* **Source material**
━━━━━━━━━━━━━━━━

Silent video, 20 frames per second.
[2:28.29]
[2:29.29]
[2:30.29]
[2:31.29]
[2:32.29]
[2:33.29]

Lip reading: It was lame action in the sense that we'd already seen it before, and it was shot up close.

━━━━━━━━━━━━━━━━

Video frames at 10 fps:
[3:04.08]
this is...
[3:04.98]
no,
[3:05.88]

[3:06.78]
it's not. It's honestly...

━━━━━━━━━━━━━━━━

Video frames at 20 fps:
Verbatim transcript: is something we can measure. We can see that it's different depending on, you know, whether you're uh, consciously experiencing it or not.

━━━━━━━━━━━━━━━━

* **Try it**
Every line of the records that includes the word "frames" should be gathered.

* **Answer area**
Silent video, 20 frames per second.
Video frames at 10 fps:
Video frames at 20 fps:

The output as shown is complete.